On critique souvent les mauvais jeux monotones parce qu’ils nous font penser à cette triste routine de la vraie vie. La vraie, celle où on ne trouve pas de champignons pour grandir et où les méchants n’ont pas de têtes en forme de bumpers mais portent des costards et dont l’haleine fétide laisse échapper de subtiles fragrances de tabac et de café. Papers, please c’est tout à fait ça. Du travail monotone que l’on subit et que l’on fait bon gré, mal gré pour des gens que l’on déteste, et c’est fantastique. C’est un jeu rare et précieux, de ceux qui nous font réfléchir et ressentir des émotions que l’on n’éprouve que trop peu dans ce médium. Dans Papers, Please vous êtes le garde d’un poste-frontière d’un pays fictionnel nommé Arstotzka, qui rappelle la Russie de la Guerre Froide (le jeu se déroule au début des années 80). Dit comme ça, ça a l’air prometteur n’est-ce pas ? Mais Papers, Please n’est pas un jeu d’espionnage. Pas de poursuites acrobatiques sur les toits en maintenant un bouton enfoncé, pas de missions d’assassinat ou d’infiltration haletantes. Ici, il n’y’a rien d’autre que la bureaucratie, aussi absurde que froide et inhumaine. Tout le reste - l’intrigue, les personnages sombres, l’héroïsme - arrive autour de vous, car vous n’êtes qu’un pauvre type en uniforme qui essaie tant bien que mal de payer son loyer et nourrir sa famille. Votre mission est de contrôler les papiers des immigrants potentiels qui s’adressent à vous, qu’ils soient natifs d’Arstotzka, travailleurs, vacanciers ou simplement visiteurs. Vous devez vérifier toutes les informations dans leurs passeport, permis de travail, et autres documents.

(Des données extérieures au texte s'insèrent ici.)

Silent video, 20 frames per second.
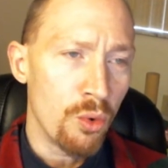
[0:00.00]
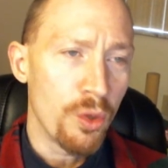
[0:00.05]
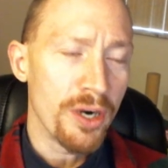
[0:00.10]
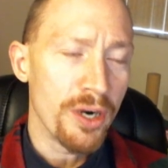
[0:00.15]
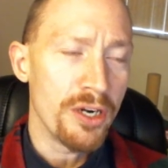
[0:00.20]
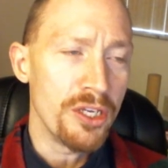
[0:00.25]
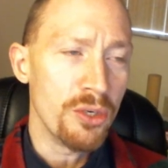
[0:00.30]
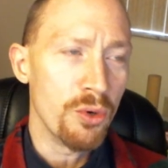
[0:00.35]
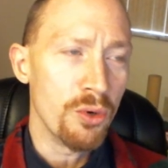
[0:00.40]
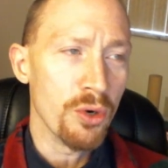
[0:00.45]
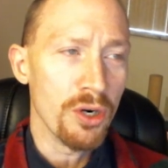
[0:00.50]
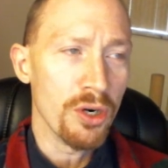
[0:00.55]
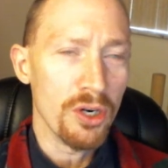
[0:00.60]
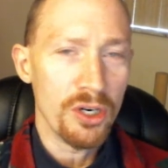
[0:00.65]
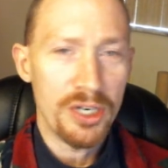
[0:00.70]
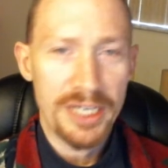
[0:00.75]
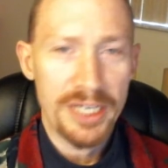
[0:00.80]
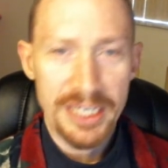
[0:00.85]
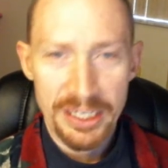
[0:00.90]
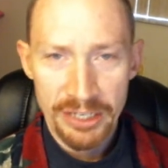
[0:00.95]
where you
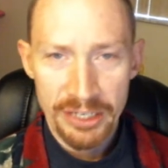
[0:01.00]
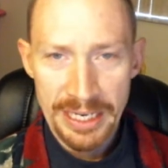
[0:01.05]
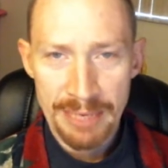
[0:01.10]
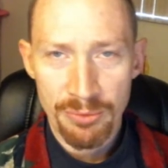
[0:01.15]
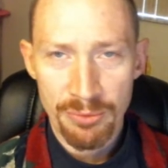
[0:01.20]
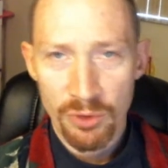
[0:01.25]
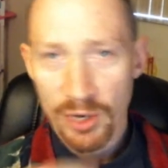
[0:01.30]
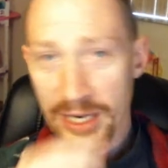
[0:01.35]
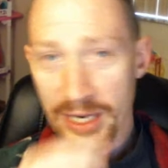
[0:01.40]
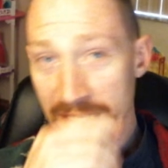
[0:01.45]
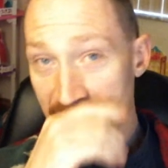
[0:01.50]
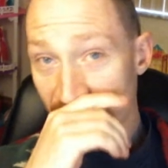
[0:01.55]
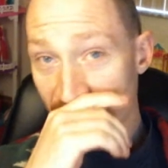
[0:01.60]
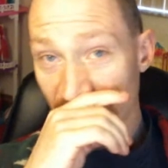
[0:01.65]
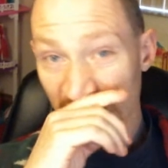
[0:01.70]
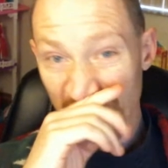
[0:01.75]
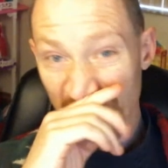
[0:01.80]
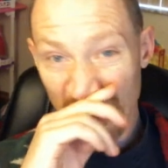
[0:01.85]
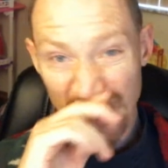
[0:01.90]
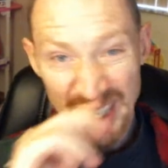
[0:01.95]
earn in-game credits
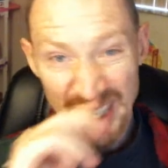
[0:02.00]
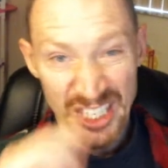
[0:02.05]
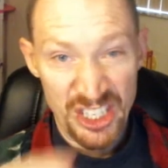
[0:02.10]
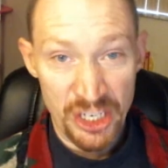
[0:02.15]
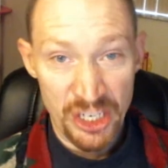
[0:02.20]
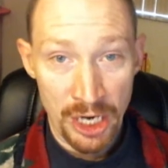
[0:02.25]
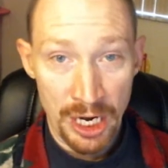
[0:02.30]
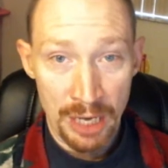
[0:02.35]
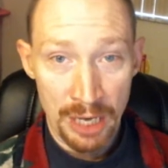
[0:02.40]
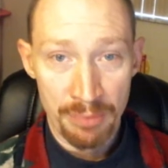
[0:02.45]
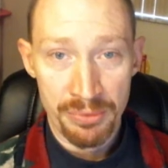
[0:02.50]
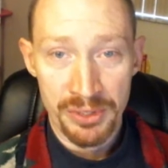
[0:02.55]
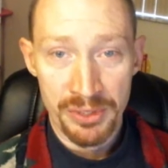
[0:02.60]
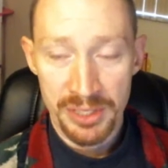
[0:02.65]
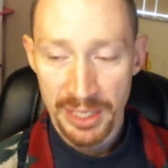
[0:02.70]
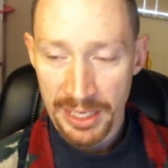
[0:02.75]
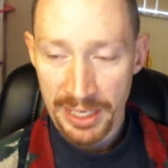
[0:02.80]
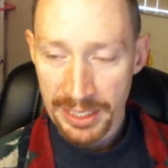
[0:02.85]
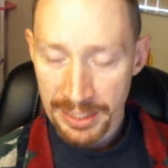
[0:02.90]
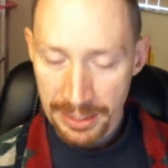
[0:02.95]
for doing jobs
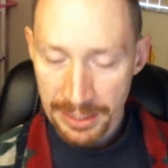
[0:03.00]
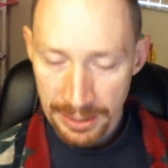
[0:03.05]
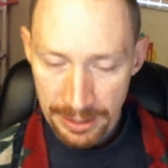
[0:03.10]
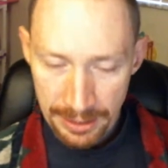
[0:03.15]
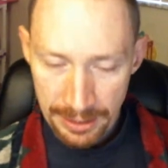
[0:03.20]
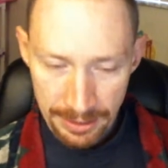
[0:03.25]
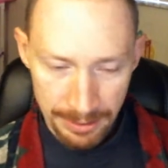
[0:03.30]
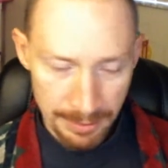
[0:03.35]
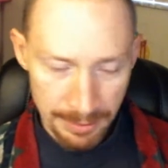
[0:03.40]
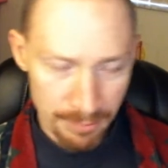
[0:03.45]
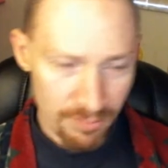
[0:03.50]
like uh,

Est-ce que tout est en règle ? Le visage correspond-il à la photo ? Dans les cas où on doute (et cela arrive très souvent), vous devrez utiliser un outil pour pointer les incohérences, interroger l’accuser et, fatalement sortir votre gros tampon rouge sur lequel est écrit la mention « Refusé ». Vous pouvez aussi les éjecter de force. La complexité de votre travail augmente très vite, et de nouvelles tâches sont rapidement introduites. Peu de temps après vos débuts, une attaque terroriste aura lieu à la frontière ce qui non seulement vous fera terminer plus tôt (et on repart à la maison avec moins d’argent) mais ajoute des procédures d’authentification plus poussée. Vous pourriez avoir besoin d’obtenir des empreintes digitales afin de vérifier si cette personne est bien celle qu’elle prétend être, ou alors demander un scan complet de leur corps (on peut désactiver la nudité dans les options, ce point ayant engendré une ridicule censure de la part d’Apple au point que le jeu a été un temps désactivé sur l’Appstore). De temps à autre, vous aurez l’occasion d’enfreindre les règles que ce soit pour des raisons morales ou pour votre profit personnel.

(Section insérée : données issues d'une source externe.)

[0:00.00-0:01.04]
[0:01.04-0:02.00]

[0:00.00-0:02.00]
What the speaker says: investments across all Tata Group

Mais à la fin de la journée, lorsque vous obtenez votre misérable salaire, chaque erreur sera comptabilisée. La santé de votre famille dépend de votre revenu, et il n’y’a JAMAIS assez d’argent pour la mettre complètement à l’abri. On jongle constamment entre la morale, l’argent et les conséquences politiques, et c’est génial. C’est difficile et parfois répétitif, mais cela reste très accessible et facile à jouer. A côté de ça, on retrouve une direction artistique très 8 bits avec des couleurs très ternes parfaitement dans le ton.